Lynn Gaertner-Johnston has helped thousands of employees and managers improve their business writing skills and confidence through her company, Syntax Training. In her corporate training career of more than 20 years, she has worked with executives, engineers, scientists, sales staff, and many other professionals, helping them get their messages across with clarity and tact.

A gifted teacher, Lynn has led writing classes at more than 100 companies and organizations such as MasterCard, Microsoft, Boeing, Nintendo, REI, AARP, Ledcor, and Kaiser Permanente. Near her home in Seattle, Washington, she has taught managerial communications in the MBA programs of the University of Washington and UW Bothell. She has created a communications course, Business Writing That Builds Relationships, and provides the curriculum at no cost to college instructors.
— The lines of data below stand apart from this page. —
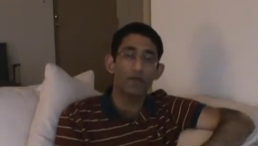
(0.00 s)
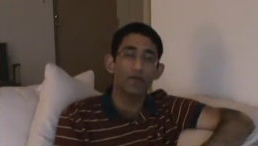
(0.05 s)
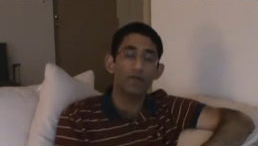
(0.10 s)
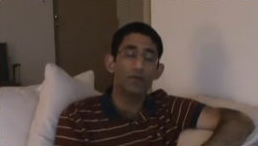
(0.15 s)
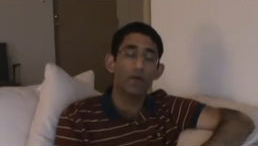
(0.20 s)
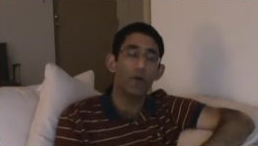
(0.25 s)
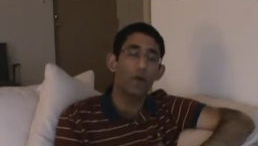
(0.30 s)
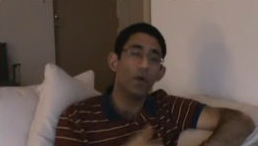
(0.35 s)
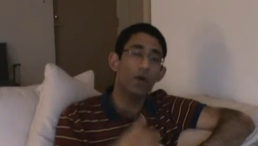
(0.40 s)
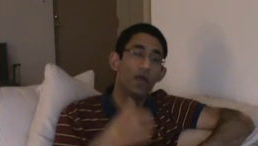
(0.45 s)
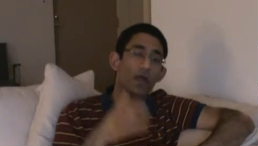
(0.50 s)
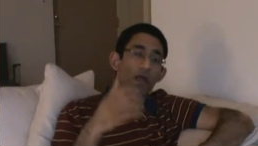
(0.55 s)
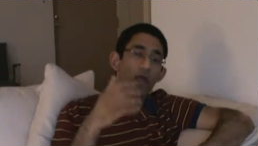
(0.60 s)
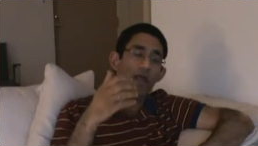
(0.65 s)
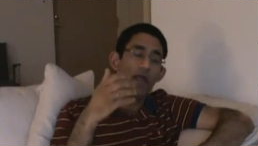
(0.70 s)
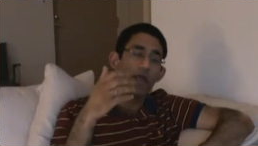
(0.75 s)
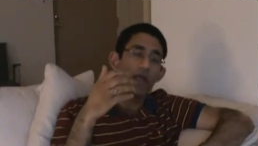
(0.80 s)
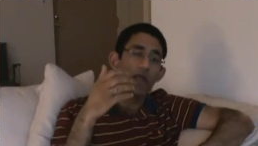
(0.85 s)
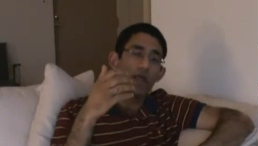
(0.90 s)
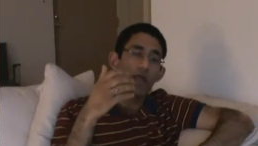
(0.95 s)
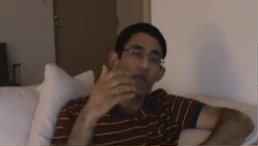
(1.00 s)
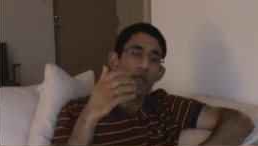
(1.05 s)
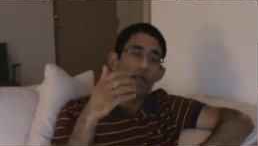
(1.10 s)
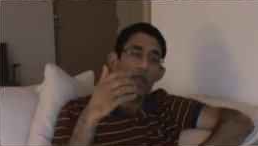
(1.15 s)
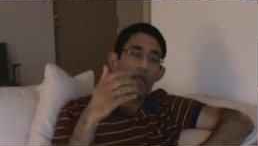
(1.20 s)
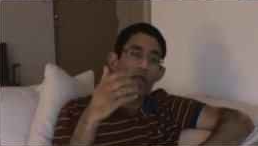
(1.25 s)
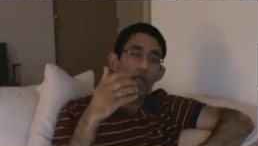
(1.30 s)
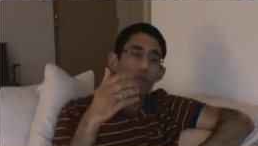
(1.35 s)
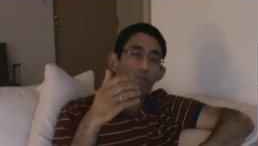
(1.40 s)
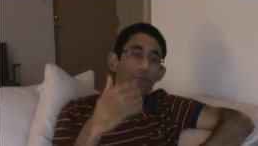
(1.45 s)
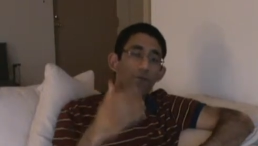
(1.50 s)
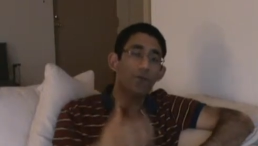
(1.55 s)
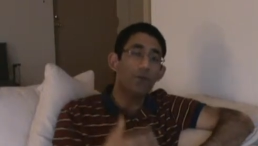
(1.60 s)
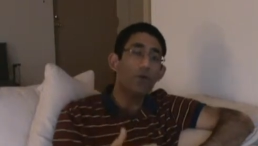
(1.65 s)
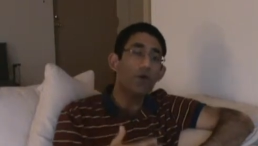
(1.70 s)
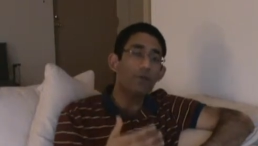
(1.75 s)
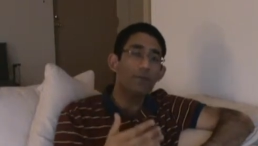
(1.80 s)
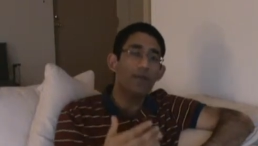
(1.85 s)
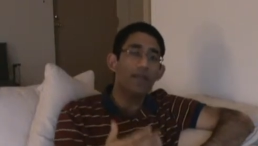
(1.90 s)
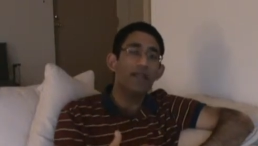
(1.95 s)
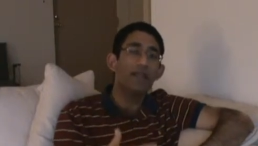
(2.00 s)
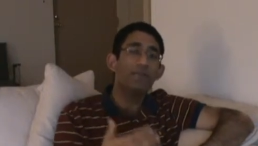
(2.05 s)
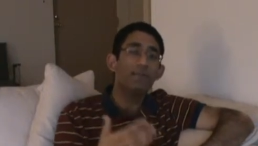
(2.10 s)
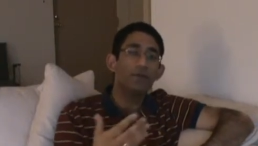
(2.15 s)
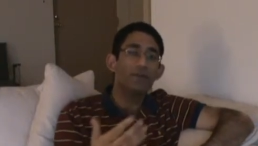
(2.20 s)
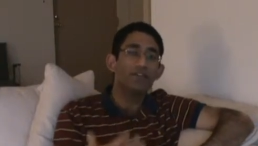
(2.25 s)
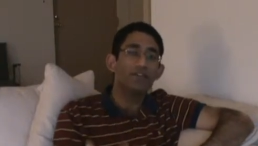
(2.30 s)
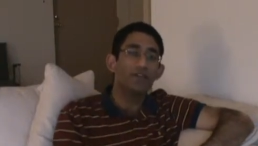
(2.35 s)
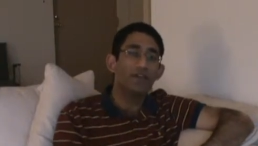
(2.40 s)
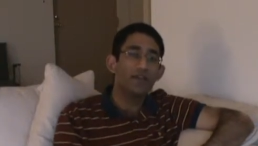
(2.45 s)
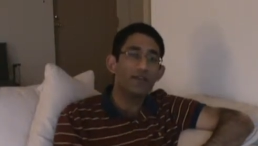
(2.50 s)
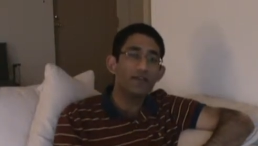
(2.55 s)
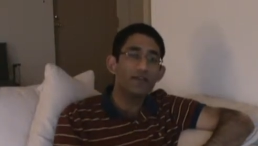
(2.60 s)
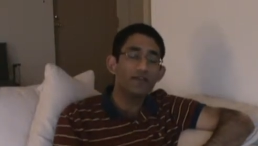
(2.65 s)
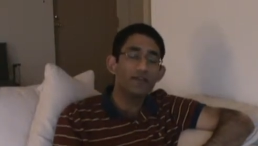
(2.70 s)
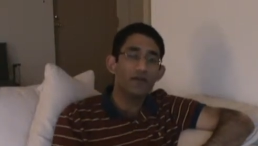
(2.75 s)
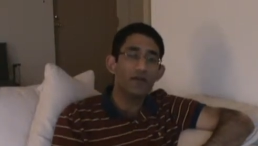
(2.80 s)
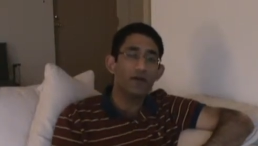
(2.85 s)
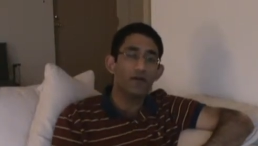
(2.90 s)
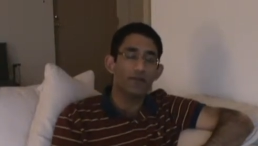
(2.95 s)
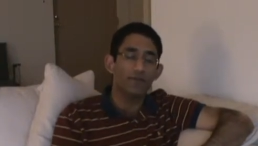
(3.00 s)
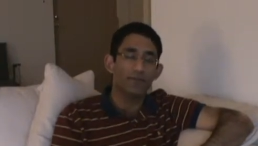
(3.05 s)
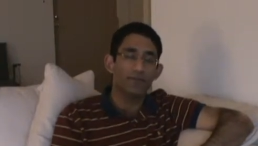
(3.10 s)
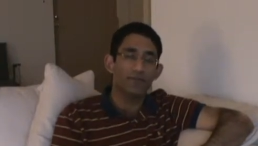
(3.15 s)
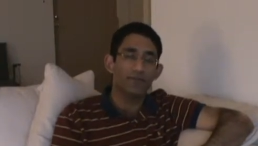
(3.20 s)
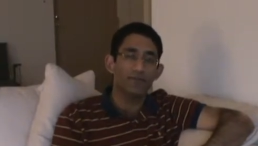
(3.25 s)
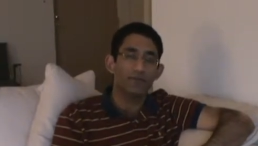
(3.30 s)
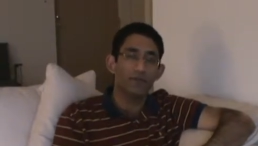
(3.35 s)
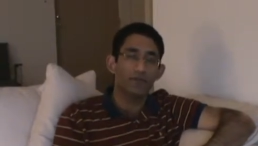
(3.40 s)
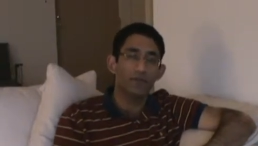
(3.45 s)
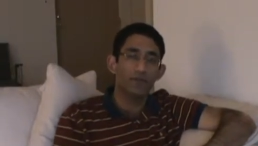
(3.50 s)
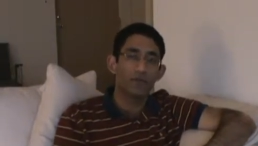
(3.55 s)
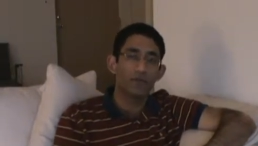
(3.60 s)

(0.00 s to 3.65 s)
So, if you are bidding for certain terms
A recognized expert in business writing etiquette, Lynn has been quoted in "The Wall Street Journal," "The Atlantic," "Vanity Fair," and other media.

Lynn sharpened her business writing skills at the University of Notre Dame, where she earned a master's degree in communication, and at Bradley University, with a bachelor's degree in English.

5 comments on “Writing to Young Teens”

  • Last year I was involved in writing the copy for a major public-facing website in the UK. Part of the site was aimed at pre-teens and another part at young teenagers.

    Let me put it like this: there is nothing more depressing and ghastly than a room full of middle aged white people trying to talk the language of ‘yoof’ and thinking they know what young people want to hear.

    What you suggest – ask some young teens – seems absolutely spot on. Exactly what we didn’t do last year and what we should be doing this year.

  • Matthew, thanks for that “depressing and ghastly” image. It may be easy for a group of middle-aged people to think they know what their teen readers want. But if you asked them if a group of teens could write successfully for them (for the old folks), they might see how presumptuous that approach is.

    The rule: Know your reader, whoever it is.

  • Some aspects of this (in my opinion) are dead on. But, I don’t agree with asking teens about “how they speak/how to write to them”. My friends and I have had someone approach us about this and my friends just laughed in their faces. And, quite honestly, it was hilarious. Picture it: a middle-aged person walks up to a bunch of fifteen year olds and questions them about how they speak. I mean, come on. And, another thing to think about: the fact that teens don’t want to be seen talking to an adult, because in most teen’s minds, adults are weird and annoying. Most of us don’t even want to be seen with their parents. But, thanks for this. It was quite the entertaining read. 😉

  • Sorry, forgot to add one thing. Also, even if you’re not actually going up to a teen and asking them, it’s still annoying. To us, it’s annoying when adults try mimic us. And, it’s even more annoying when they actually do it. Like, when I get an ad in the mail that says something like: “Come chillax at Camp [insert stupid, ridiculous camp name here]! Eat pizza, chill out, relax with your “homies”! Don’t miss out on all the fun!” Now THAT pisses us off. It’s degrading. It makes us feel like you believe us to be… inferior to you and that how we talk to eachother is a stupid phase or that it’s ridiculous, when to us, it’s not. It’s like, a way of life.

  • Hi, Melissa. I enjoyed reading your comments. It was fun to look at what I wrote nearly two years ago and learn what you think about it. My daughter is older now, and I believe she would agree with you.

    Thanks for taking the time to write.